KAIST CS492: Design and Analysis of Concurrent Programs

Logistics

Course description

Context

I expect computers in the next 700 years will be massively parallel. We the humankind want to improve the performance of computers in the era of big data. But it is becoming more and more challenging after the breakdown of Dennard scaling around 2005, which means the performance of sequential computers will not be improved. Thus not only servers but also personal computers have been multi-core systems since then. The problem is only worsened by the ending of the Moore's law, which means we are no longer able to benefit from denser electrical circuit. It seems the only remaining way to optimize performance is specialization, which aims to better exploit parallelism of workloads. Because of these technology trends, I expect computers in the future will be massively parallel.

But we are not ready yet for the era of massive parallelism. The main difficulty lies on handling shared mutable states, which is the main topic of concurrency. To coordinate multiple cores and other resources, their inputs and outputs should be somehow properly synchronized with each other via shared mutable states like memory. But handling shared mutable states is inherently challenging, both theoretically and practically. For example, in the presence of thousands and millions of cores, how to efficiently synchronize concurrent accesses to shared memory? In the presence of nondeterministic interleaving of thread executions, how to make sure the safety of a concurrent program? In the presence of compiler and hardware optimizations, what is the right specification of a concurrent data structure?

Fortunately, the theory of shared mutable states has advanced quite impressively in the past five years, and now it is greatly helpful in designing and analyzing practical systems with shared mutable states. So in this course, we will discuss the recent theory of shared mutable states and its application to real-world practical systems.

Goal

This course is geared towards senior undergraduate/graduate students in computer science (or related disciplines) who are interested in the modern theory and practice of parallel computer systems. This course aims to help such students to:

  • Understand the motivations and challenges in concurrent programming
  • Learn design patterns and reasoning principles of concurrent programs
  • Design, implement, and evaluate concurrent programs
  • Apply the understanding to real-world parallel systems

Textbook

  • Slides
  • Classical papers and libraries (TBA)

Tools

  • We will use Rust as the language of implementation, because its ownership type system greatly simplifies the reasoning of shared mutable states without incurring significant runtime overheads.

  • You should host all your implementation in GitHub.

Prerequisites

  • It is strongly recommended that students already took courses on:

    • Mathematics (freshman calculus, MAS101 & MAS102): proposition statement and proof
    • Data structures (CS206): linked list, stack, queue
    • Systems programming (CS230): memory layout, cache, lock

    Without a proper understanding of these topics, you will likely struggle in this course.

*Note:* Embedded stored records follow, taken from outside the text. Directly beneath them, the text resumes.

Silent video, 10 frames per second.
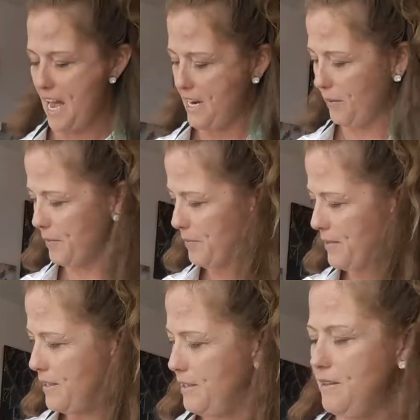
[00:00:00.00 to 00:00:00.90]
Anyway,
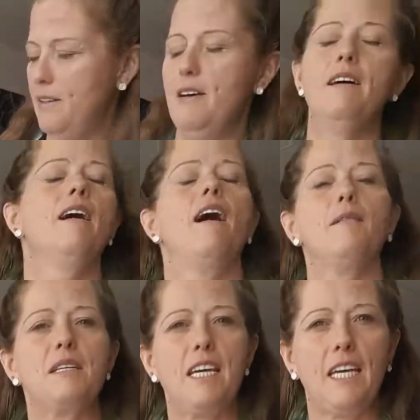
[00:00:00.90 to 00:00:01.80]

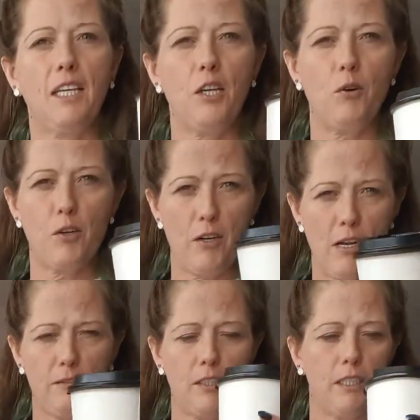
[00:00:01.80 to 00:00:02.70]
I'll be taking your order
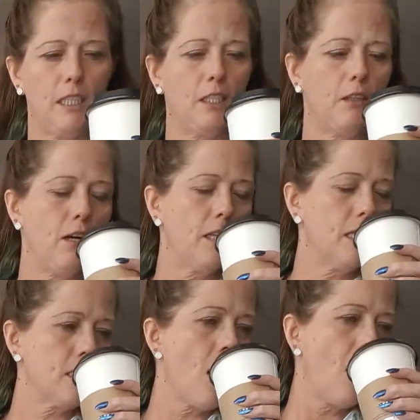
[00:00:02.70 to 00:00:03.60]
after I tell you all
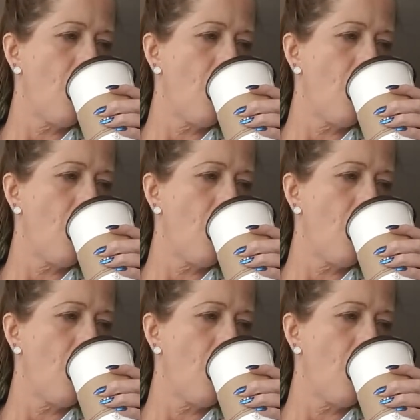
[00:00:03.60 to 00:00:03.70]
this.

  • Other recommendations which would help you in this course:

    • Basic understanding of computer architecture (CS311)
    • Programming experience in Rust

Grading & honor code

Homework & project (60%)

  • Reading assignment, both paper and code
  • Programming assignment
  • System design, implementation, and evaluation project

Midterm and final exams (40%)

The exams will evaluate your theoretical understanding of shared mutable states.

Attendance (?%)

You should submit a token to the Course Management website for each session. You should submit a token within 12 hours from the beginning of a sessions.

Honor code

Please sign KAIST School of Computing Honor Code.

Communication

  • Course-related announcements and information will be posted on the website as well as on the GitHub issue tracker. You are expected to read all announcements within 24 hours of their being posted. It is highly recommended to watch the repository so that new announcements will automatically be delivered to you email address.

  • Ask your questions via email only if they are either confidential or personal. Otherwise, ask administrative questions in this repository's issue tracker and technical questions in the helpdesk. Any questions failing to do so (e.g. email questions on course materials) will not be answered.

  • Emails to the instructor or TAs should begin with "CS492:" in the subject line, followed by a brief description of the purpose of your email. The content should at least contain your name and student number. Any emails failing to do so (e.g. emails without student number) will not be answered.

  • There is an unofficial Mattermost channel for instant messages. The instructor won't answer your questions here. Discussion among students is strongly encouraged.